The settlement would resolve a class-action lawsuit in which a group of app makers alleged Apple violated antitrust laws in the way it operates the App Store.
In addition to establishing a $100 million fund for developers who made less than $1 million a year in the App Store from June 2015 through April 2021, Apple agreed to let app makers use information collected inside their apps to tell customers about payment options outside the App Store, circumventing Apple’s commission of up to 30%.
“The settlement appears to be a small price to pay for the world’s richest company to avoid another extended legal fight that could have posed major risks to its business by targeting the iPhone App Store,” The New York Times said. “In practice, some major companies, such as Spotify, already push their customers to evade Apple’s commissions.”
But The Verge reported that the agreement is “not what many developers have been asking for: a way to let users know, inside their app, that they don’t have to pay using Apple’s in-app payment system and incur its up-to-30-percent toll.”
“This offer does nothing to address the structural, foundational problems facing all developers, large and small, undermining innovation and competition in the app ecosystem,” said the Coalition for App Fairness, a group of companies that are fighting to change Apple’s App Store policies.

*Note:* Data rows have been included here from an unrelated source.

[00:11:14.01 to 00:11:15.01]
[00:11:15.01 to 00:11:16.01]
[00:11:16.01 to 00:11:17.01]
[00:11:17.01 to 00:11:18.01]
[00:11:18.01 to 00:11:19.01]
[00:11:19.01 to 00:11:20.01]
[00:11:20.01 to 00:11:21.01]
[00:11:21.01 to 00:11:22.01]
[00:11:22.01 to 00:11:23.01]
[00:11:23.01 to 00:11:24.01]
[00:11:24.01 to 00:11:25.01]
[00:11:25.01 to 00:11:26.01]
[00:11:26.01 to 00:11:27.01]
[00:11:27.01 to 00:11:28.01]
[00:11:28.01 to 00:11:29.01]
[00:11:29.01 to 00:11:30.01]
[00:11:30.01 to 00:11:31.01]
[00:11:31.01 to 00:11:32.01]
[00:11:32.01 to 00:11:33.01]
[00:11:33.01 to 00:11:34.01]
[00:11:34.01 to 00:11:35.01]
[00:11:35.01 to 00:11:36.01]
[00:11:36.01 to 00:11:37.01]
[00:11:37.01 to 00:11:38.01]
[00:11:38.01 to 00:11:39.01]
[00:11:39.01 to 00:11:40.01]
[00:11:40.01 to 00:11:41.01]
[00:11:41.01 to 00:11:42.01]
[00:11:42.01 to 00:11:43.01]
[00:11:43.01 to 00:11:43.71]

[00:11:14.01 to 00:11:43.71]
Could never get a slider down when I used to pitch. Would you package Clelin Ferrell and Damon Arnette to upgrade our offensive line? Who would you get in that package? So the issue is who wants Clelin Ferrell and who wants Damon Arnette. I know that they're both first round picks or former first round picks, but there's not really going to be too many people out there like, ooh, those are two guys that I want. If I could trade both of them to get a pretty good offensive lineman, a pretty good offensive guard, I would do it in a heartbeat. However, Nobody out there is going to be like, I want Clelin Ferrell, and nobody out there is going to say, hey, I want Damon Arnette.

“Allowing developers to communicate with their customers about lower prices outside of their apps is not a concession and further highlights Apple’s total control over the app marketplace,” it added.
The settlement still has to be approved by a federal judge who is also presiding over a more high-profile case in which “Fortnite” maker Epic Games is seeking to force Apple to allow app developers to avoid App Store commissions altogether.
In a briefing with reporters, an Apple executive said it was a major concession for the company to allow developers to tell customers, via email and other channels, about alternative payment methods.